GIVEN DATA:
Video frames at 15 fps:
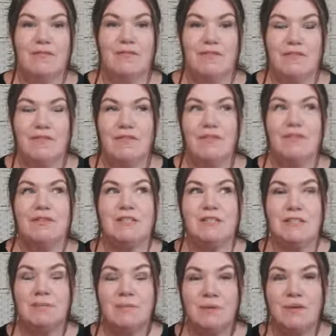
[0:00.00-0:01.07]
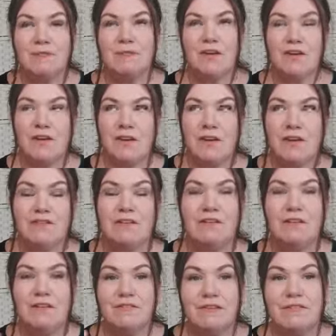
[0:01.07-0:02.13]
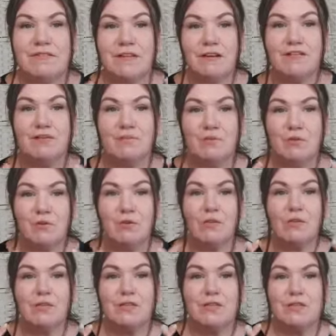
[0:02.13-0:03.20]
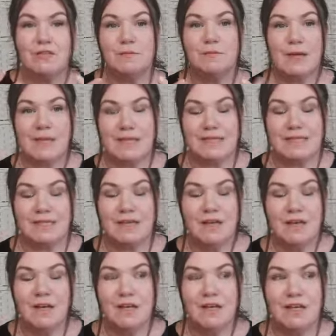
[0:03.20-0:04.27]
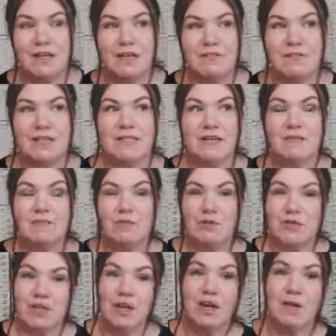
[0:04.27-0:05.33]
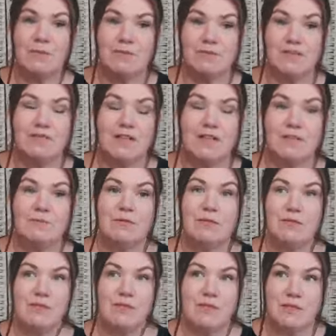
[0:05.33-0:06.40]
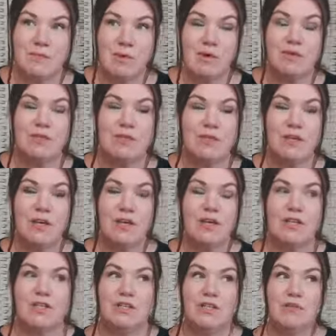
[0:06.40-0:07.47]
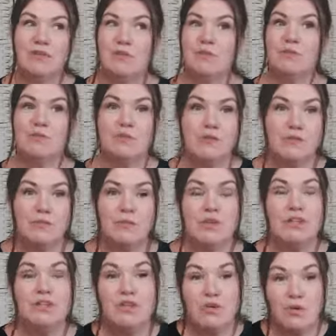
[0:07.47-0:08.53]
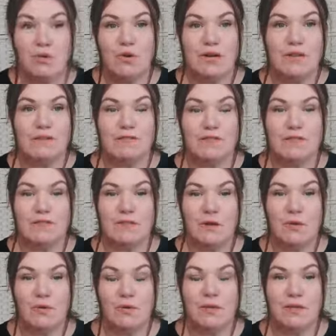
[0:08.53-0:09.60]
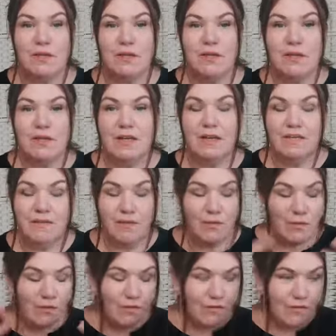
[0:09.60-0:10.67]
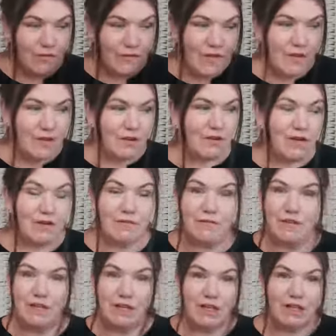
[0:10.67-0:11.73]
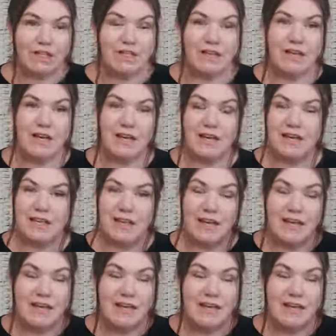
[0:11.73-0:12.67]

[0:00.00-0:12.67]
if you simplify your life, you give yourself more space. You give yourself more time and freedom to respond to sort of the movements and calling of your soul. If you fill your life with clutter and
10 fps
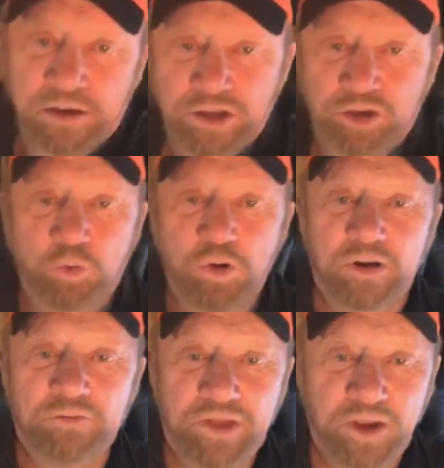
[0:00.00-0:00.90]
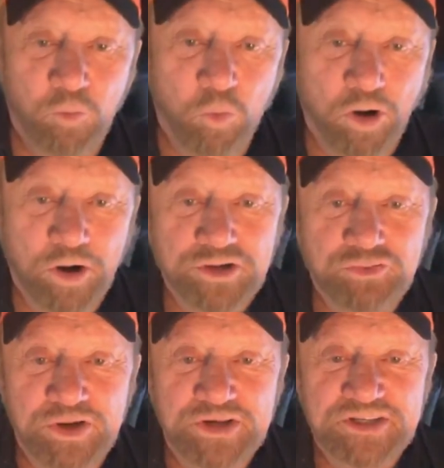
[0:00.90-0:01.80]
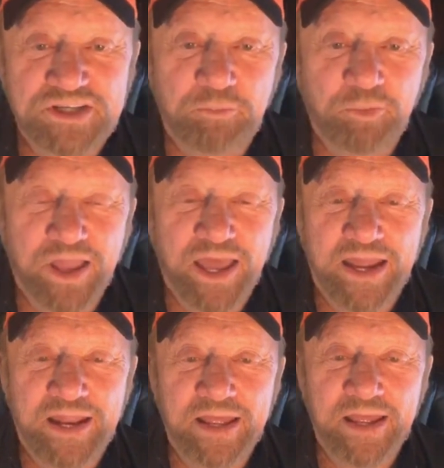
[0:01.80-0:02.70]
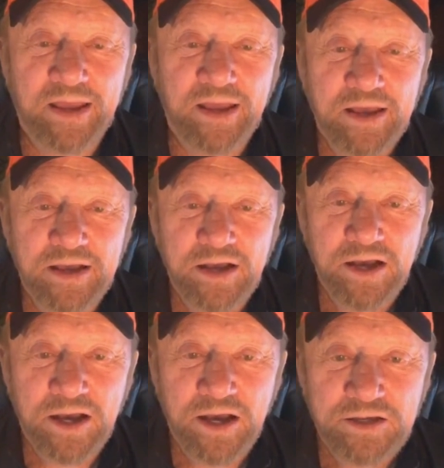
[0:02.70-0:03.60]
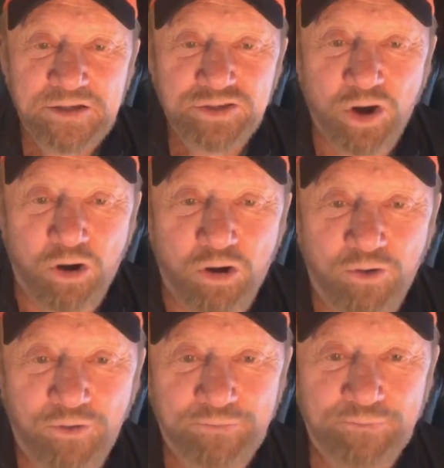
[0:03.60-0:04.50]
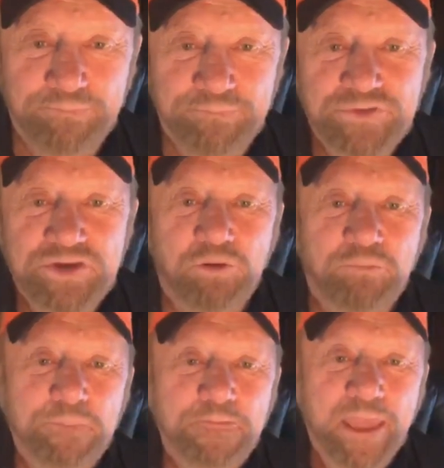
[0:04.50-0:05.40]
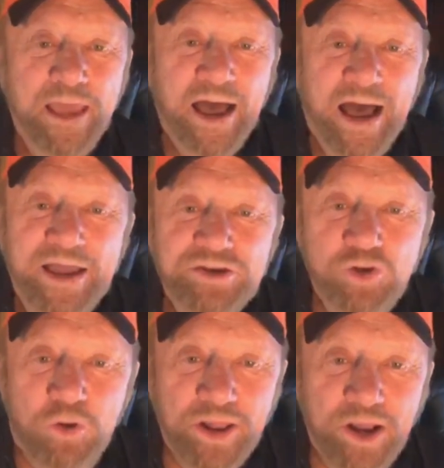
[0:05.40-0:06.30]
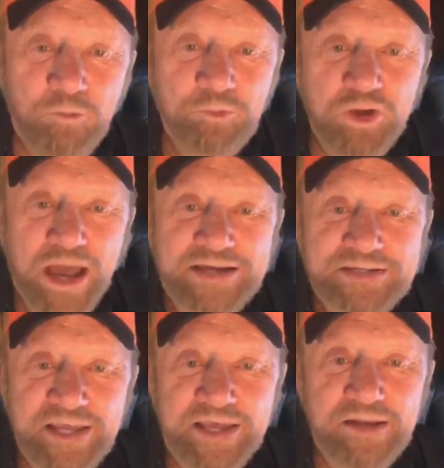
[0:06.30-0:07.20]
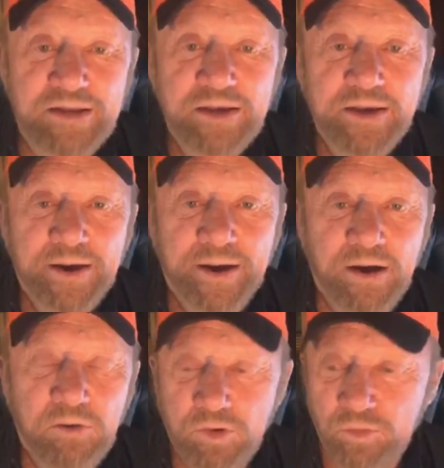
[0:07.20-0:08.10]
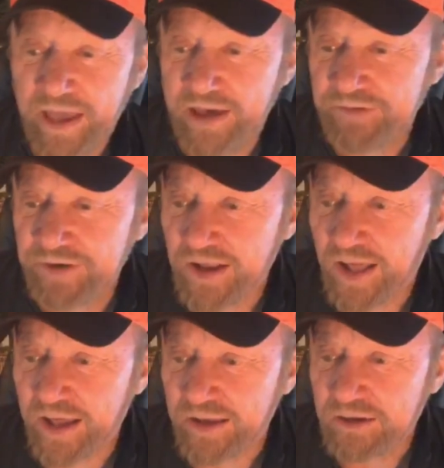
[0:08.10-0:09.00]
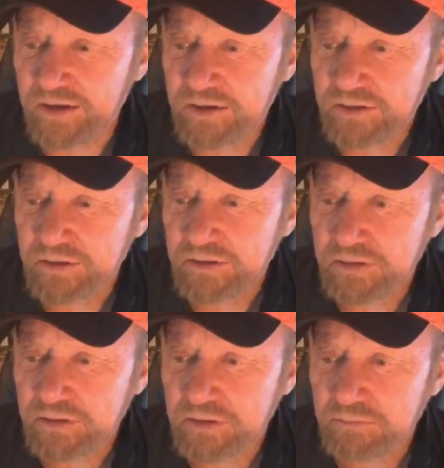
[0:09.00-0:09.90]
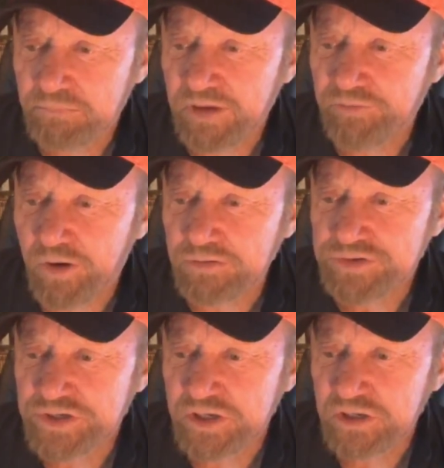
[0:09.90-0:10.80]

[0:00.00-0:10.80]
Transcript: you won the Works Reciprocating Saw. So, I enjoyed it. I hope you guys did. What are we having tonight? Beef roast?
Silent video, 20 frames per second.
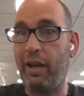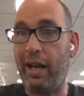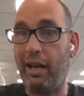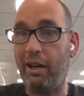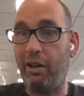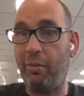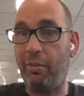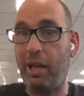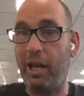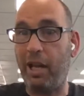
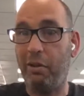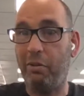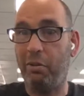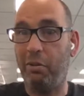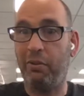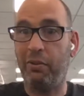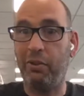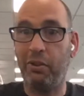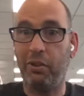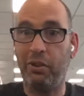RMA
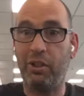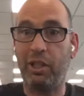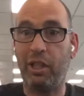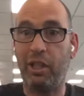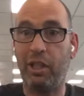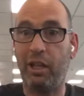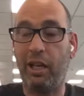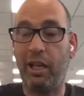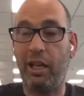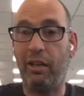reviews
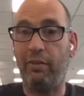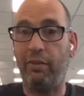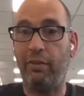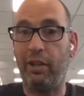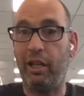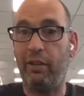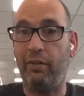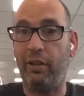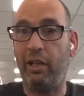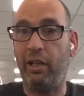than I have
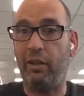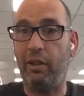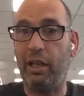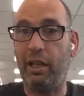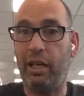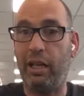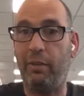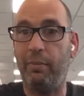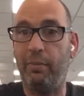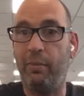ever.
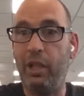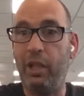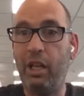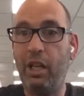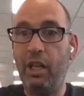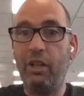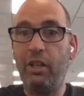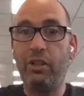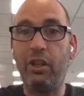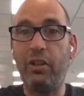
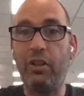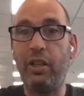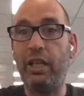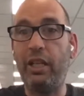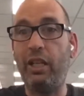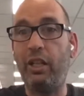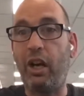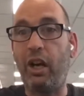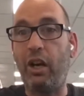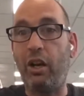So there
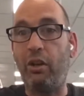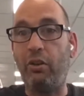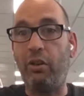you go.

YOUR TASK:
For every line above, produce an exact transcription that omits the images.

ANSWER TO THE PROBLEM:
Video frames at 15 fps:
[0:00.00-0:01.07]
[0:01.07-0:02.13]
[0:02.13-0:03.20]
[0:03.20-0:04.27]
[0:04.27-0:05.33]
[0:05.33-0:06.40]
[0:06.40-0:07.47]
[0:07.47-0:08.53]
[0:08.53-0:09.60]
[0:09.60-0:10.67]
[0:10.67-0:11.73]
[0:11.73-0:12.67]

[0:00.00-0:12.67]
if you simplify your life, you give yourself more space. You give yourself more time and freedom to respond to sort of the movements and calling of your soul. If you fill your life with clutter and
10 fps
[0:00.00-0:00.90]
[0:00.90-0:01.80]
[0:01.80-0:02.70]
[0:02.70-0:03.60]
[0:03.60-0:04.50]
[0:04.50-0:05.40]
[0:05.40-0:06.30]
[0:06.30-0:07.20]
[0:07.20-0:08.10]
[0:08.10-0:09.00]
[0:09.00-0:09.90]
[0:09.90-0:10.80]

[0:00.00-0:10.80]
Transcript: you won the Works Reciprocating Saw. So, I enjoyed it. I hope you guys did. What are we having tonight? Beef roast?
Silent video, 20 frames per second.
RMA
reviews
than I have
ever.
So there
you go.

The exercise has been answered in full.